Exercise brief: The copy has to match the data exactly and leave out every picture.

━━ Material shown ━━

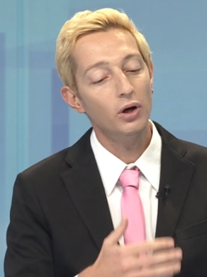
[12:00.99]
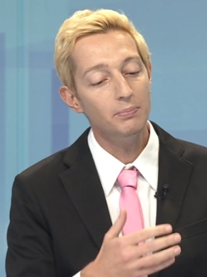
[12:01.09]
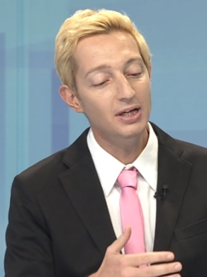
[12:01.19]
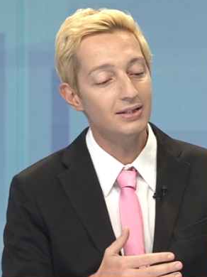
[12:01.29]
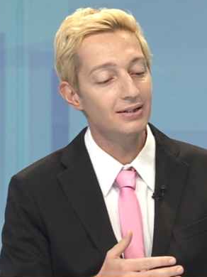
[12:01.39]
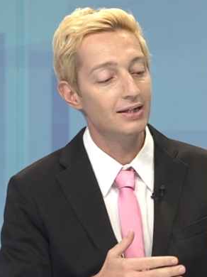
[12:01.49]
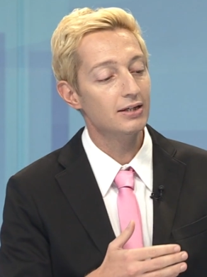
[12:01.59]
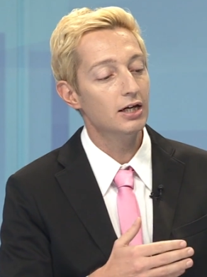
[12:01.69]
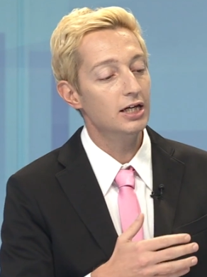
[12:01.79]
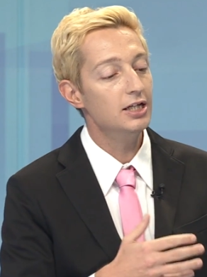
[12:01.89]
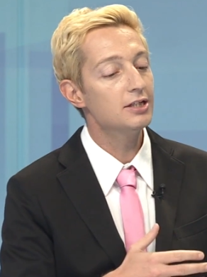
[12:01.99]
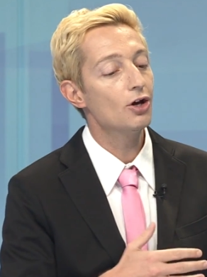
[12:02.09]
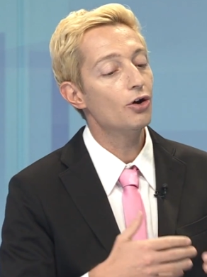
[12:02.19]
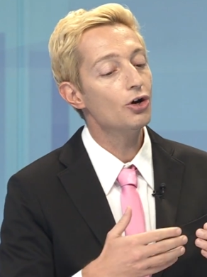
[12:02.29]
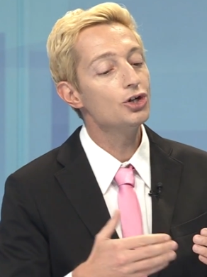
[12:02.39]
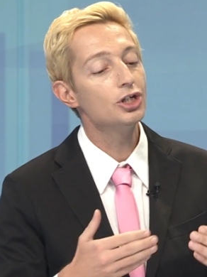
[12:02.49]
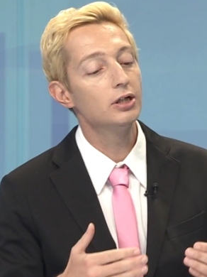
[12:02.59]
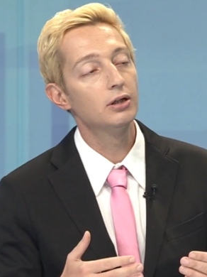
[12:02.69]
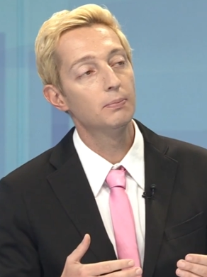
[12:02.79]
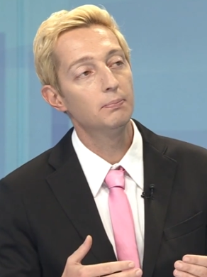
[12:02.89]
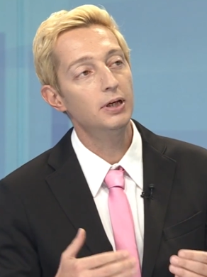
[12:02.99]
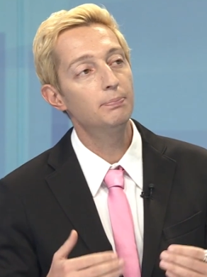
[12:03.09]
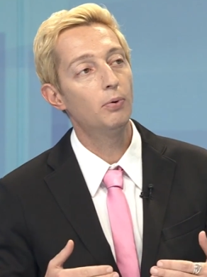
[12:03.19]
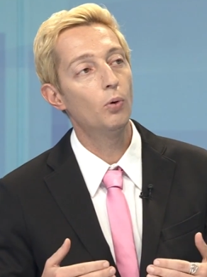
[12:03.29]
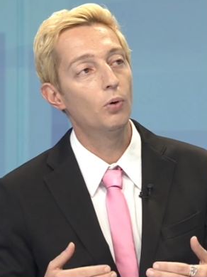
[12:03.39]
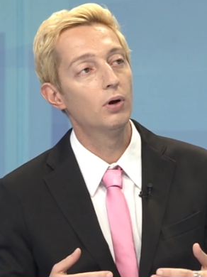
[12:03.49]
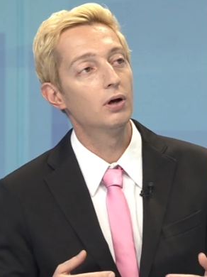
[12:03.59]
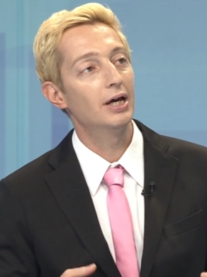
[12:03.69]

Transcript: What it means is that he's urging people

━━━

Answer space:
[12:00.99]
[12:01.09]
[12:01.19]
[12:01.29]
[12:01.39]
[12:01.49]
[12:01.59]
[12:01.69]
[12:01.79]
[12:01.89]
[12:01.99]
[12:02.09]
[12:02.19]
[12:02.29]
[12:02.39]
[12:02.49]
[12:02.59]
[12:02.69]
[12:02.79]
[12:02.89]
[12:02.99]
[12:03.09]
[12:03.19]
[12:03.29]
[12:03.39]
[12:03.49]
[12:03.59]
[12:03.69]

Transcript: What it means is that he's urging people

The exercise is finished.